There are another 10 coins in the SCBI where they are attributed to Stafford and which also appear to be die duplicates – MEC 8, 2324 (mint signature incorrectly given as STÆ), SCBI 18, 1182 (Copenhagen - mint signature not provided, it was obtained from an auction in 1901), SCBI 20, 1328 (STIE and
believed to be from Oulton), and SCBI 42, 1662-1668 (all incorrectly STÆ and from 19th and early 20th Century collections), nos. 1664 and 1667 have the same blurred obverse strike). SCBI 30, 655 is the only example to be from different dies. It seems likely that most of these coins again derive from the Oulton hoard."
, ,
The original report of the Oulton find in the Staffordshire Advertiser (7 March 1795): "Extract of a letter from Stone, March 3rd.

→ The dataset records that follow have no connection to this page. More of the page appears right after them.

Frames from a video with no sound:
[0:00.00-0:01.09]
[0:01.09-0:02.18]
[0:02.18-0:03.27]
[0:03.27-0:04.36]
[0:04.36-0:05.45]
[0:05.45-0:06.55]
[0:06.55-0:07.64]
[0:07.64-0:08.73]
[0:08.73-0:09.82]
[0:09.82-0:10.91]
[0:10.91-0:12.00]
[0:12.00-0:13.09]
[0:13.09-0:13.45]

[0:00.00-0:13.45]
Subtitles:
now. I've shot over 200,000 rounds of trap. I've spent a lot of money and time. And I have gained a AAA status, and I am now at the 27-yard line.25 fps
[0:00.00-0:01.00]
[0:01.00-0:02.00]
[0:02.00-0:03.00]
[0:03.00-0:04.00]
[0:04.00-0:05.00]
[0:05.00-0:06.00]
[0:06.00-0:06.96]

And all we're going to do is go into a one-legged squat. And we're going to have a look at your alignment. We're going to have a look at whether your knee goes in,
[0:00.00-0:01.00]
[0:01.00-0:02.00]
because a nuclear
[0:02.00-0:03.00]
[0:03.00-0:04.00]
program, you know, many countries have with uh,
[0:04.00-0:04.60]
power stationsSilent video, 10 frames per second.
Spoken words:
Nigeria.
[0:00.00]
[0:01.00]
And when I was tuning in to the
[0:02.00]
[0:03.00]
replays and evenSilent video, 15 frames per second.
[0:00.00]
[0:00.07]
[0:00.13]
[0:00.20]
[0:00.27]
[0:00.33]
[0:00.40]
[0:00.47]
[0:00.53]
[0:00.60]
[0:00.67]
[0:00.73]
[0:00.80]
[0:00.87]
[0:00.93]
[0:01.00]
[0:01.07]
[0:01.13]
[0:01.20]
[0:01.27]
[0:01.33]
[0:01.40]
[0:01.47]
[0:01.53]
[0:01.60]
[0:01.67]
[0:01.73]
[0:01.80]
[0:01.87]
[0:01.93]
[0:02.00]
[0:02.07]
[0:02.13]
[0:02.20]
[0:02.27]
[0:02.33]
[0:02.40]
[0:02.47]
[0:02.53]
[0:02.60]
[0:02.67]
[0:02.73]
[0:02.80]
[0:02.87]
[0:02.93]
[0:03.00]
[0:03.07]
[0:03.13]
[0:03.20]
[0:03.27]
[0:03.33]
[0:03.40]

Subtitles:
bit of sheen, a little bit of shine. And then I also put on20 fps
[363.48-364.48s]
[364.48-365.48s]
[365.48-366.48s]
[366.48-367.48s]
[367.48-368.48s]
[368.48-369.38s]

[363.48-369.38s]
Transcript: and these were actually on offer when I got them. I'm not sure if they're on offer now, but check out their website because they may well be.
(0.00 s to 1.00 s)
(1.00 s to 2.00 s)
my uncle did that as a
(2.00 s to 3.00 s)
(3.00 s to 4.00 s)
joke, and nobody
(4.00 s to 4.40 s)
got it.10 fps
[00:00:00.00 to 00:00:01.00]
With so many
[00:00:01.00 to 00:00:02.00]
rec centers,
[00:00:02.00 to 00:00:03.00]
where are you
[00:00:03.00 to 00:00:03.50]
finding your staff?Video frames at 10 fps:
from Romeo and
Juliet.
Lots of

'As the gardener of Mr. Shelley of Oulton, near this place, was digging in his Master's orchard, he found a gold ring, and upwards of a thousand small pieces of silver coin, most of which were perfect; and on examination proved to be the coin of St. Edward the Confessor, one of our Saxon kings, who
reigned upwards of 700 years ago. It could not be discovered in what they had been kept, as the covering, whatever it might have been, had mouldered into dust."